A remake of the classic 1947 film, Guillermo del Toro’s more faithful adaptation of the acclaimed 1946 novel is gorgeously designed and dripping in atmosphere, but overlength somewhat dilutes the bleak story’s overall impact.
The amazing cast are a major asset. Like all of del Toro’s films, this is incredible to look at, and his love letter to 40’s film noir is completely enveloping.
But like the unfairly maligned Crimson Peak, the director’s genuine love for film-making, and for the material on hand, gets in the way of story efficiency, and this over-indulgence causes the film to wander and slow down at times.
RATING – ***

Licorice Pizza
• (M). 133 minutes.

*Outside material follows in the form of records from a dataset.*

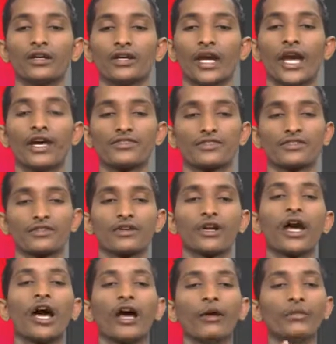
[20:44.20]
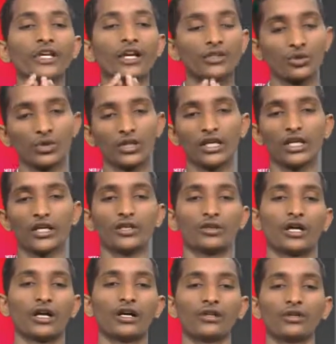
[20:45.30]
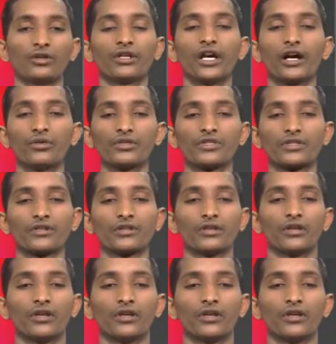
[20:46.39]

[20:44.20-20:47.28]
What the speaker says: Yes, I am here to clear all your doubts.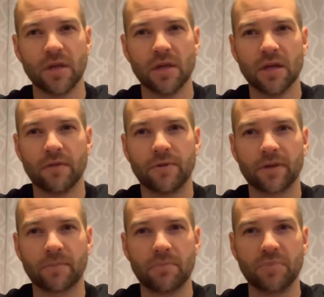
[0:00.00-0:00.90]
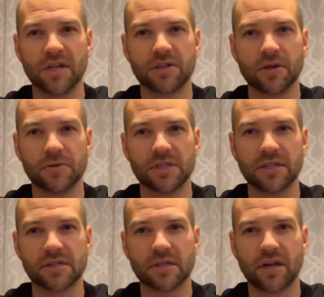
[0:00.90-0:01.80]
I feel like my big toe
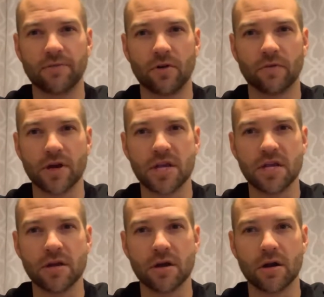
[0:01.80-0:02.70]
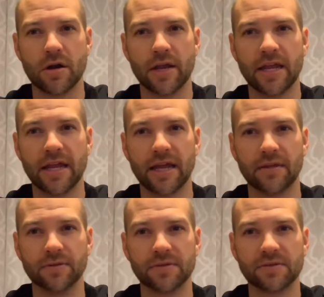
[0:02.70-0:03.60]
sits kind of over here,
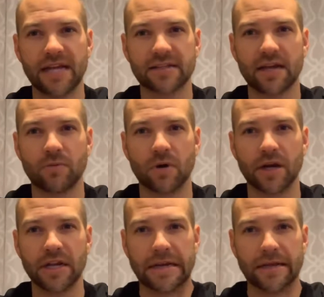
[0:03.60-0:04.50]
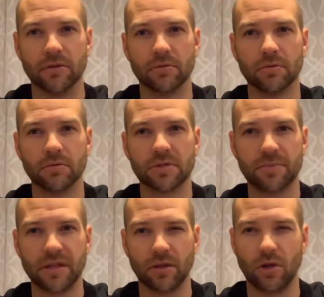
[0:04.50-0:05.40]
and that's kind of where I need it to
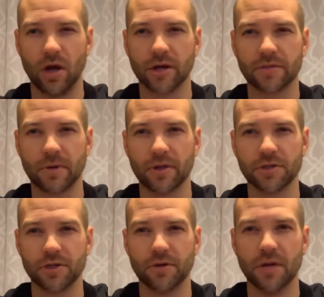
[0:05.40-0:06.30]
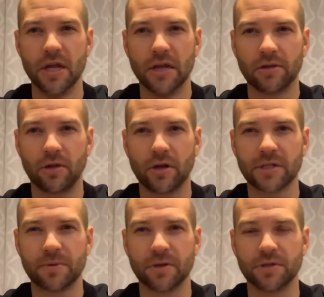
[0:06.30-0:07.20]
be the longest part of the shoe. The
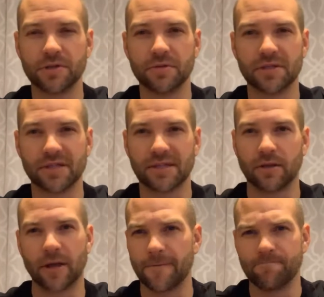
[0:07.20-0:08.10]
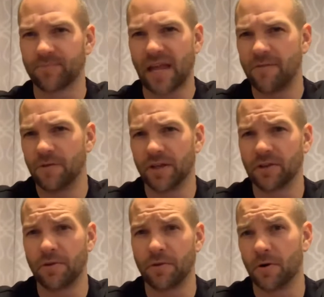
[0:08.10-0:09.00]
longest part of the shoe sits on I feel like
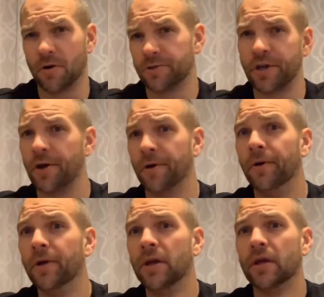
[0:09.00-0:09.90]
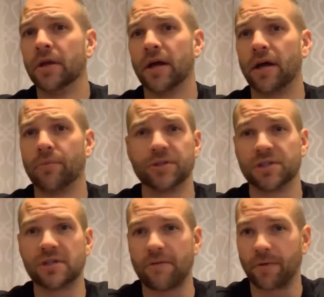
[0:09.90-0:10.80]
the third toe, which
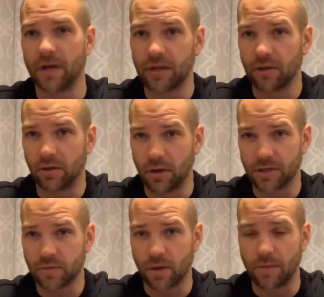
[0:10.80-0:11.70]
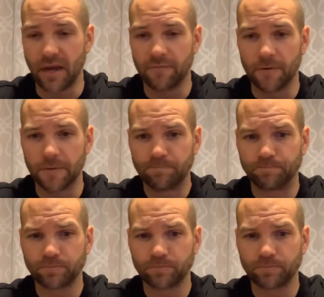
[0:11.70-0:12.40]
is definitely not the longest one on my foot.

Now showing in selected cinemas.
Like Guillermo del Toro, P.T. Anderson is another director who doesn’t hide his love for film, and this ode to 70’s cinema is a considerable treat.
This could have easily become a lazy nostalgia piece filled with hit tunes and outrageous fashion, but Anderson concentrates on the people at the centre of this vividly realised world, and movie-goers should love every second of the time they spend with them. Superbly acted.
RATING – ****1/2

The Lost Daughter
• (MA). 122 minutes. Limited screenings at selected cinemas, and also streaming on Netflix.
Actor Maggie Gyllenhaal makes an impressive feature film directorial debut with this compelling drama, which effectively turns the screws on the viewer as the story unfolds.
Gyllenhaal favours extreme close-ups of her cast, which is a little disconcerting at first, but then works wonderfully as the psychological descent of holidaying professor Leda (Olivia Colman) begins to happen.
Fluidly moves from present day to flashbacks involving a much younger Leda (Jessie Buckley). The acting is outstanding.
RATING – ****

Ghostbusters: Afterlife
• (PG). 124 minutes. Now showing in cinemas.
A marked improvement over the 2016 misfire, this good-natured sequel may go on too long, and falls too much into repetition in its final act, but overall the result is entertaining enough.
Some references don’t work, and the re-appearance of the original gang is rather anti-climactic (however, it is nice how they integrate the late Harold Ramis into the story).
McKenna Grace is the best of the new bunch, and her performance cleverly plays on the personality of her famous grandfather.
RATING – ***

Scream
• (MA). 113 minutes. Now showing in cinemas.
After the disastrous Scream 4 in 2011, the series is resurrected as a reboot-sequel, but the end result is an inferior, overly meta retread of the terrific 1996 original, and the irony is long gone.
The new group of horror film nerds are an uninteresting bunch. There is a nice tribute to the late, legendary director Wes Craven.